BFBFLAG=True still gives NBFB results with different PElayout on compy

wlin7 commented 3 years ago

BFBFLAG=True is expected to give BFB reproducibility with different PElayout. It is not the case with a recent master running on compy and intel compiler.

The problem can be produced with following code and configuration

          master hash c0b0c779bbf6728153765e02a37d6057f6a73cd8
           compset: A_WCYCL1850S_CMIP6
           grid:         ne30pg2_r05_EC30to60E2r2-1900_ICG

The simulations were done using the following two run scripts (the 1ts one uses 90 nodes -- PE=L, the 2nd 46 nodes -- PE=M, all MPI)

 /qfs/people/linw288/E3SM/Cases/prod/scripts/run.20201225.alpha5_59_fallback.piControl.EC30to60E2r2.compy.csh
/qfs/people/linw288/E3SM/Cases/prod/scripts/run.20210114M.alpha5_59_fallback.piControl.EC30to60E2r2.compy.csh

wlin7 commented 3 years ago

Hi @jonbob , can you please point me to the test that is designed to check BFB with different. PE layouts? Thanks.

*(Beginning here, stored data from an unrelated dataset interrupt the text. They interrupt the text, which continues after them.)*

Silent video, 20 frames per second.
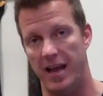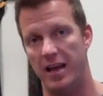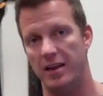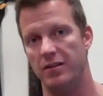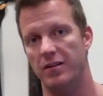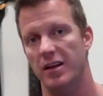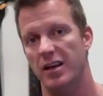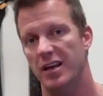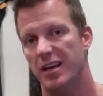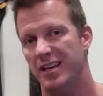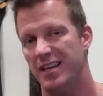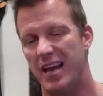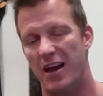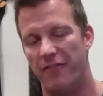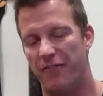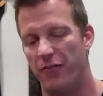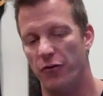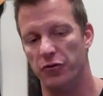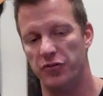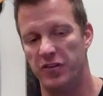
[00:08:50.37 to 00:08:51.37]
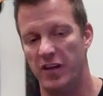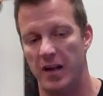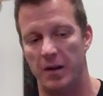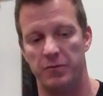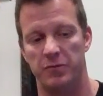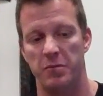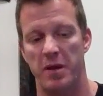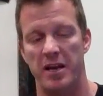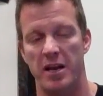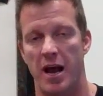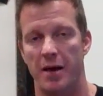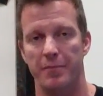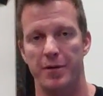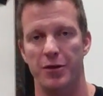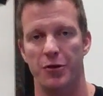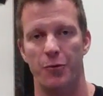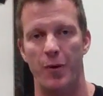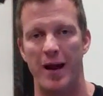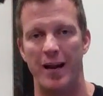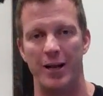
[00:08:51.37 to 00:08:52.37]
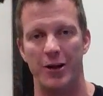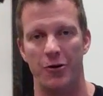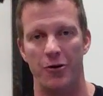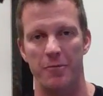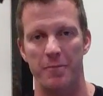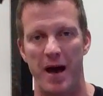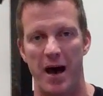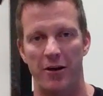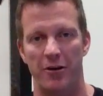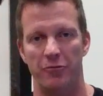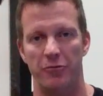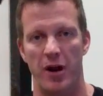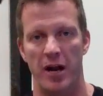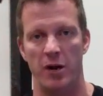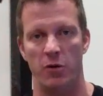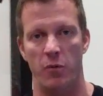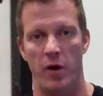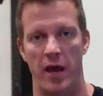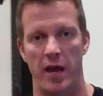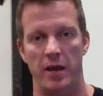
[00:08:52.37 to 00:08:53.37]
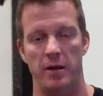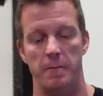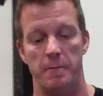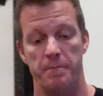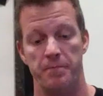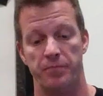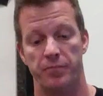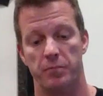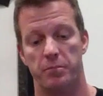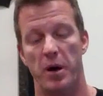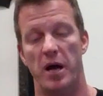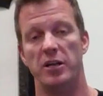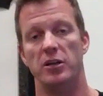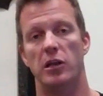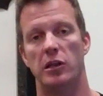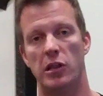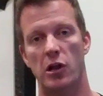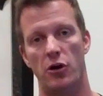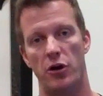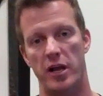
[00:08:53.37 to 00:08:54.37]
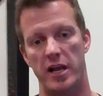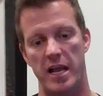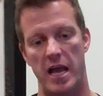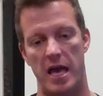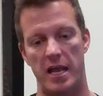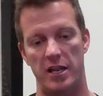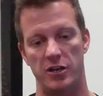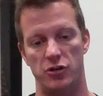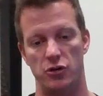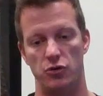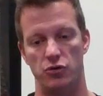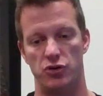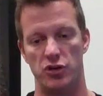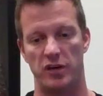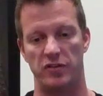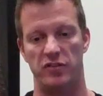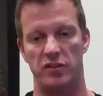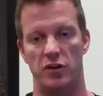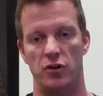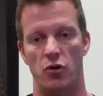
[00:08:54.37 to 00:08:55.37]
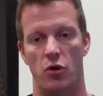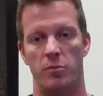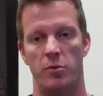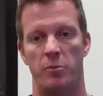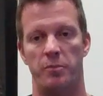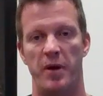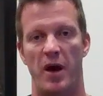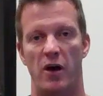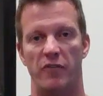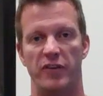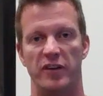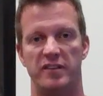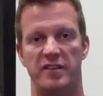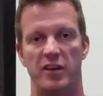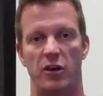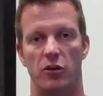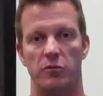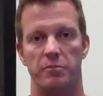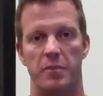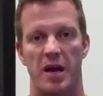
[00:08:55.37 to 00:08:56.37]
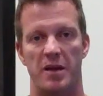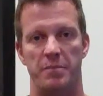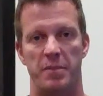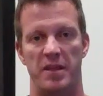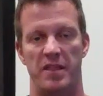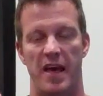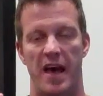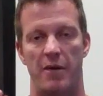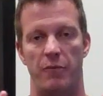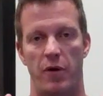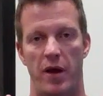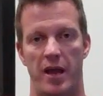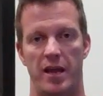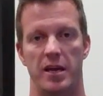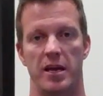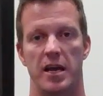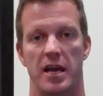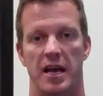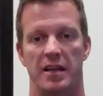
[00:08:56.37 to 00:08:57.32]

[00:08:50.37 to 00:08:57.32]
And yeah, full sit-ups may not be the way to go about it right away, but learning how to do just the normal pelvic tilt might be that way.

jonbob commented 3 years ago

@wlin7 - sure. Here's an example:

./create_test PEM_P480_Ld5.T62_oEC60to30v3wLI.GMPAS-DIB-IAF-ISMF.anvil_intel

The "PEM" prefix is described as:

PEM modified pe counts mpi bfb test (seq tests) do an initial run with default pe layout (suffix: base) do another initial run with modified pes (NTASKS_XXX => NTASKS_XXX/2) (suffix: modpes) compare base and single_thread

The P480 just indicates the number of pes for the initial layout and is not required. The Ld5 specifies that the test will run five-days but is also not required. The rest of the test naming is the typical grid.compset.machine_compiler. But please let me know if I can help make more sense of it

wlin7 commented 3 years ago

Thanks, @jonbob . It appears this test has been failing since at least last October.

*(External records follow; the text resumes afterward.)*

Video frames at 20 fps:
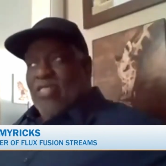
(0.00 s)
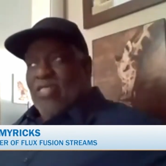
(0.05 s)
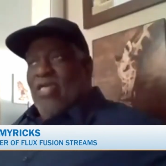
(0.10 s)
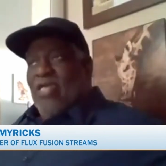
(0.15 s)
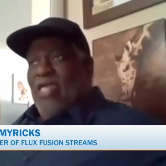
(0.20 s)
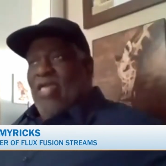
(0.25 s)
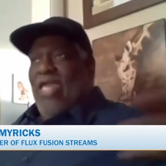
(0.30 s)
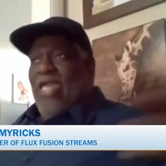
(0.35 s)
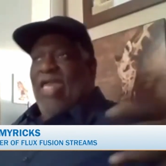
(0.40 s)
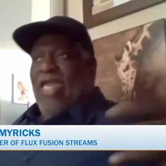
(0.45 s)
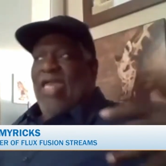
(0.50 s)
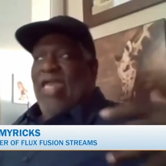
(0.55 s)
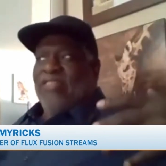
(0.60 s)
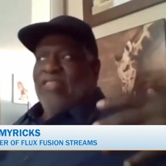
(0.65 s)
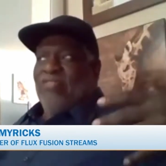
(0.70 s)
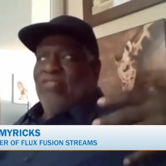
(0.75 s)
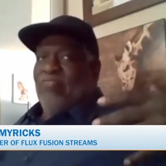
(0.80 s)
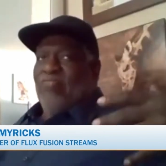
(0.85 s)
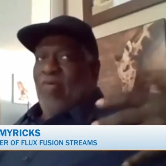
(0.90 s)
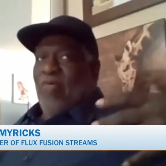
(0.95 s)
and
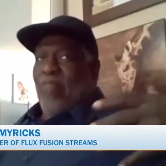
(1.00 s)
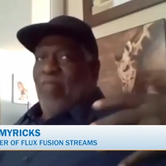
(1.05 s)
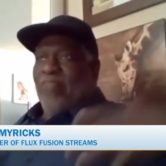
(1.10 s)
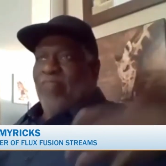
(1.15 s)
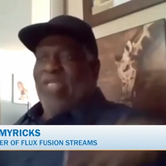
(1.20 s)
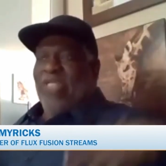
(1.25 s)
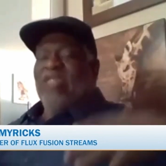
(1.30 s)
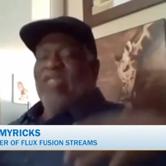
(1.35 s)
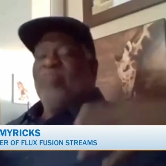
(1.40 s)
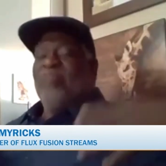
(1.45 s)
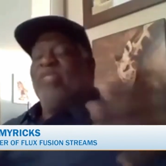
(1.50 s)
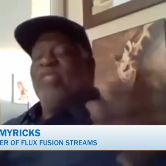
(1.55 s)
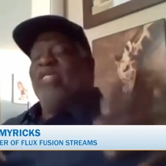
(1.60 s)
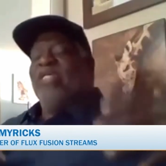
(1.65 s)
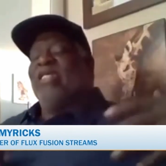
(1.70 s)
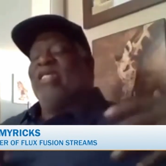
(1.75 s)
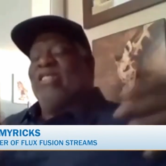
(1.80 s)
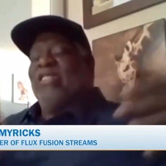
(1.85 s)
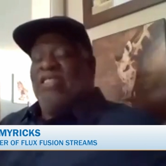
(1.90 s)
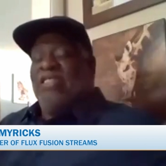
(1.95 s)
me being
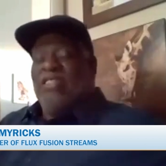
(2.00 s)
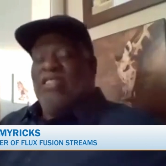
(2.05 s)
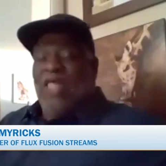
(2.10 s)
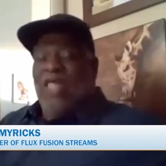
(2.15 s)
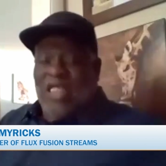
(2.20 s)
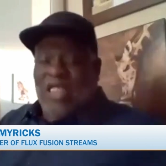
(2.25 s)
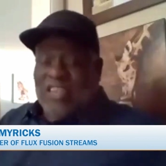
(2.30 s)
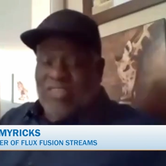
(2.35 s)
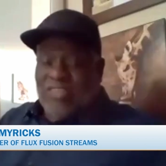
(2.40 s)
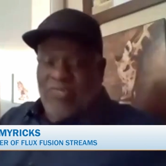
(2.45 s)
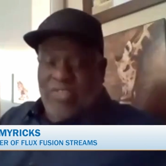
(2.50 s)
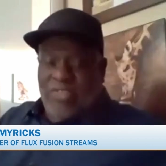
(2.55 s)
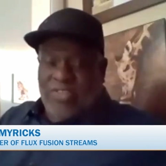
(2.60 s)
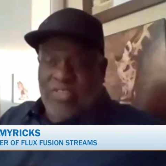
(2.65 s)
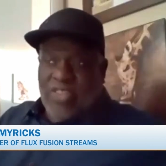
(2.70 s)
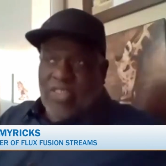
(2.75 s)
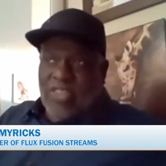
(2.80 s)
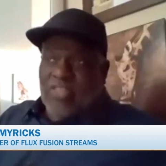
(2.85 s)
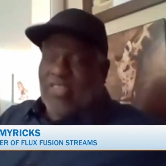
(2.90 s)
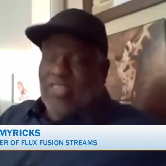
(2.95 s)
in Hollywood,
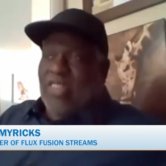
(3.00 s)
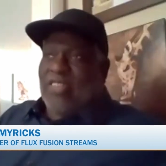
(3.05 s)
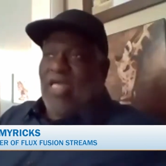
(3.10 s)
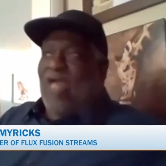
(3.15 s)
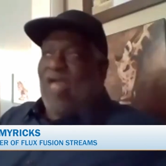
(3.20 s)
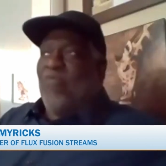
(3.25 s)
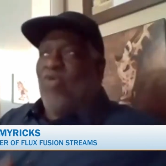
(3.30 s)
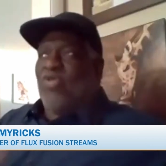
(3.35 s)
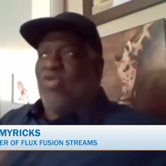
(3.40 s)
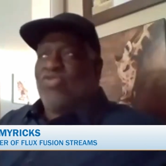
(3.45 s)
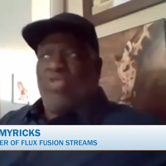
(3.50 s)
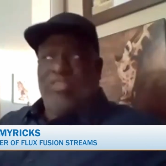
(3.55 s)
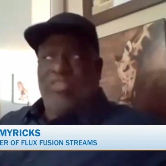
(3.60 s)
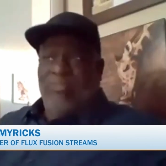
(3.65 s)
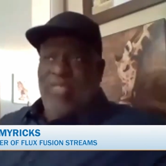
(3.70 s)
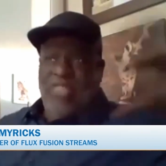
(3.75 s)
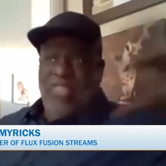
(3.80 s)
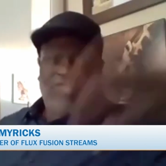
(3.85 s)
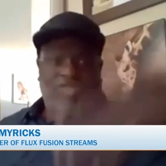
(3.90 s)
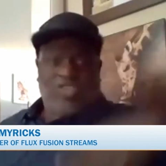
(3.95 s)
like I worked on The
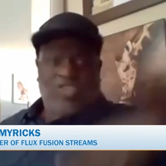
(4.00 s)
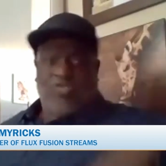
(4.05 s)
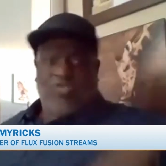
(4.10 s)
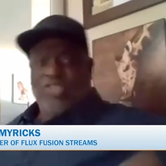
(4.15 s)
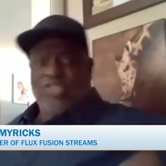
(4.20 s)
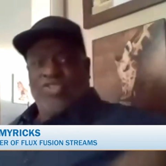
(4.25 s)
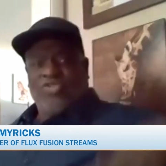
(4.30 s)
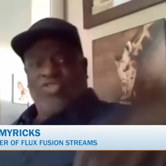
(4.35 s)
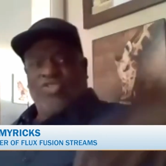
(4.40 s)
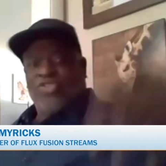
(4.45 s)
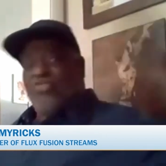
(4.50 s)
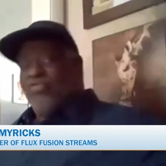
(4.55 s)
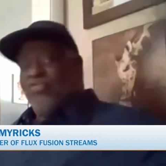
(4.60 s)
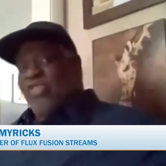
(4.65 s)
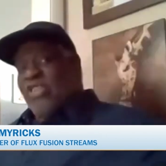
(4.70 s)
Matrix one, two, and three.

jonbob commented 3 years ago

@wlin7 - that one was perhaps a bad example. I cut-and-pasted it because I had just run it testing a PR that fixed the particular case, although those fails are due to the _ISMF coding in mpas-o and not compy or its compiler. I meant it only as an example of setting up a PEM test. You would want to try something more like:

PEM_P3600_Ld5.ne30pg2_r05_EC30to60E2r2-1900_ICG.A_WCYCL1850S_CMIP6.compy_intel

to test your exact issue

rljacob commented 3 years ago

Just noting that ERP tests will also change the task count. Here are the tests that have been passing (on sandiatoss3 but they pass on other machines we run them: bebop, anvil, theta) ERP_Ld3.ne30_oECv3_ICG.A_WCYCL1850S.sandiatoss3_intel.allactive-pioroot1 ERP_Ln9.ne4_ne4.FC5AV1C-L.sandiatoss3_intel ERP_Ln9.ne4_ne4.F-EAMv1-RCEMIP.sandiatoss3_intel ERP_Ln9.ne4_ne4.F-EAMv1-AQP1.sandiatoss3_intel

So it must have something to do with the resolution or the CMIP6 compset.

singhbalwinder commented 3 years ago

@wlin7 : How long does it take to show the differences? Do they show up right after the first time step?

wlin7 commented 3 years ago

@singhbalwinder , for my tests with PE=M vs PE=L on compy, global stats (in atrm.log) start to differ from step 2.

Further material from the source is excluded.